JAGUAR MARK 2 – Skok na bank
Ten samochód miał wszystko: wygląd, osiągi i klasę. Nie dziwi więc, że powstało przeszło 84 tys. egzemplarzy (plus ponad 7 tys. 240 i 340). Trudno o inną limuzynę z tej epoki, która tak doskonale radziłaby sobie we współczesnym ruchu (dobrze wyregulowany egzemplarz zrobi "setkę" w 9 sekund!). Nie dziwi więc, że na Mark 2 z silnikiem 3.8 i ręczną skrzynią na Zachodzie trzeba wyłożyć przynajmniej 30 tys. euro, a najładniejsze sztuki kosztują sporo więcej. Kupno egzemplarza do renowacji to proszenie się o kłopoty, bo raz, że ówczesne Jaguary nie grzeszyły jakością wykonania blachy, a dwa, że są potwornie skomplikowane (a zatem też drogie) w remoncie. Z kolei auta z silnikiem 2.4 są nieco tańsze, ale brakuje im dynamiki, więc nie dla każdego to byłby dobry wybór. Czuję się więc bardzo uprzywilejowany, bo miałem okazję przejechać się wozem w specyfikacji bliskiej topowej, a do tego w znakomitym stanie. Aż chciałoby się obrabować jakiś bank.
JAGUAR MARK 2 @PIOTR CIECHOMSKI

Samotny Jaguar Mark 2 przeprowadza inwazję kontynentalnej Europy przez kanał La Manche, lata 60., koloryzowane.
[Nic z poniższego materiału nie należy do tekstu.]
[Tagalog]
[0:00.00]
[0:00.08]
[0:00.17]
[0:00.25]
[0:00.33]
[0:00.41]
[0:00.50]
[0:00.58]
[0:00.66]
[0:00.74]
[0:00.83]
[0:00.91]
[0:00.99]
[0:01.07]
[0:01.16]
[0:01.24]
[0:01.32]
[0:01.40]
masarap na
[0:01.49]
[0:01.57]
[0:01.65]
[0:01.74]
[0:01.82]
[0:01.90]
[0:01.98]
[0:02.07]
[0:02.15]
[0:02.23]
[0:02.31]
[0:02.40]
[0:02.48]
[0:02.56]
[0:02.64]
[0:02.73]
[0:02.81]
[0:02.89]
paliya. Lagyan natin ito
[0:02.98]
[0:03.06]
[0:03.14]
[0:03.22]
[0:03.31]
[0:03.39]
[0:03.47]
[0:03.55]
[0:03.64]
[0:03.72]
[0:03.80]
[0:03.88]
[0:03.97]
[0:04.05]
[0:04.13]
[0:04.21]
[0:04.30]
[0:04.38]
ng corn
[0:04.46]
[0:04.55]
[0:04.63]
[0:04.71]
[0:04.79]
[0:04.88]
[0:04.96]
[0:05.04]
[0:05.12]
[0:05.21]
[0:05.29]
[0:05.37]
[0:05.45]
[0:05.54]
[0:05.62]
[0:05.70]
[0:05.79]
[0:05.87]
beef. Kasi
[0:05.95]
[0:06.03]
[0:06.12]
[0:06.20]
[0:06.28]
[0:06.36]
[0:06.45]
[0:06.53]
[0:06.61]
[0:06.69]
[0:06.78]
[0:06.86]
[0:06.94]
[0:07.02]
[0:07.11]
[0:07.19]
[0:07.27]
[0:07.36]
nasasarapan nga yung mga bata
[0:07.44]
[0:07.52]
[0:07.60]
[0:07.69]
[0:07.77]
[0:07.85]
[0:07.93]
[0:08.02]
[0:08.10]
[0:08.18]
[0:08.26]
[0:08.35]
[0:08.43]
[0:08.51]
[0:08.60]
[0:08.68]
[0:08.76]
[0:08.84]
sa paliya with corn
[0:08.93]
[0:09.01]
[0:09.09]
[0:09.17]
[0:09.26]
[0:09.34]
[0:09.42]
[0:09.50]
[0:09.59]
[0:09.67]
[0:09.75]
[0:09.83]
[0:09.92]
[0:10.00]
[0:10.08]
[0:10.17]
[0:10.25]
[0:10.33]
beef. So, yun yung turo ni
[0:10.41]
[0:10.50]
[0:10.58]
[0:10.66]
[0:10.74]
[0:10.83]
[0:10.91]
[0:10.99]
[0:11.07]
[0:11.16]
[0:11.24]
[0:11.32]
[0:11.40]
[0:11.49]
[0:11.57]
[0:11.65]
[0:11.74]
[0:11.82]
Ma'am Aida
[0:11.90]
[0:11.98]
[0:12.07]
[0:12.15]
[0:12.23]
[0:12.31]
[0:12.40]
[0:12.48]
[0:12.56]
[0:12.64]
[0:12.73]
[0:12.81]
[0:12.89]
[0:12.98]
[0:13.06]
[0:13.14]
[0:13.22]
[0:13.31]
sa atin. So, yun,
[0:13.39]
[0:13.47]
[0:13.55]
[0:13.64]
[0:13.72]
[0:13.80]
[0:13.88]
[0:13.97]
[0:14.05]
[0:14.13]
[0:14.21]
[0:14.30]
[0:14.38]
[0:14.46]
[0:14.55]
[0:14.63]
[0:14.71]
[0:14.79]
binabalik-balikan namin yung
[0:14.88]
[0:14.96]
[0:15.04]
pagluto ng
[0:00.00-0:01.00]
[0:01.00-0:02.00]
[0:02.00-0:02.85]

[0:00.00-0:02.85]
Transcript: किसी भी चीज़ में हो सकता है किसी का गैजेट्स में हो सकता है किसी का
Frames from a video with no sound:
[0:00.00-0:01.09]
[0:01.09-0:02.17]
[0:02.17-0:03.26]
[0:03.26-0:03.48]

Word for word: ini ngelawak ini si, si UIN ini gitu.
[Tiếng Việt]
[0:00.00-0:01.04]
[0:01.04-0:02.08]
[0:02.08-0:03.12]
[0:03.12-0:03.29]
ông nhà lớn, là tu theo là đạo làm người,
JAGUAR MARK 2 3.8 – DANE TECHNICZNE
PRODUKCJA
1959-1967, 83 976 szt. wszystkich wersji
(w tym 30 141 szt. 3.8)
SILNIK
benzynowy, R6, DOHC 12v, umieszczony wzdłużnie z przodu, zasilany gaźnikiem
Śr. cyl./skok tłoka: 87/106 mm
Pojemność skokowa: 3781 cm³
Moc maksymalna: 223 KM/5500 obr/min [SAE gross]
Maks. moment obr.: 325 Nm/3000 obr/min [SAE gross]
NAPĘD
Na tylne koła, skrzynia ręczna, 4-biegowa z opcjonalnym nadbiegiem
ZAWIESZENIE
Przednie: podwójne wahacze poprzeczne, sprężyny śrubowe, amortyzatory teleskopowe, stabilizator
Tylne: sztywny most, drążek Panharda, resory piórowe, amortyzatory teleskopowe
HAMULCE
Hydrauliczne, ze wspomaganiem,
tarczowe na obu osiach
WYMIARY I MASY
Dł./szer./wys.: 459/169/143 cm
Rozstaw osi: 273 cm
Masa własna: 1448 kg
OSIĄGI
Prędkość maks.: 201 km/h
Przysp. 0-100 km/h: 9 sek.
JAGUAR MARK 2 @PIOTR CIECHOMSKI
@archiwum

Silniki z rodziny XK stosowano też w maszynach wojskowych, choćby w rodzinach lekkich pojazdów CVR(T) (gąsienicowych) oraz CVR(W) (kołowych).

@archiwum

Daimler 2.5 V8 (później V8-250) był dopasionym bratem Mark 2, ale z innym silnikiem.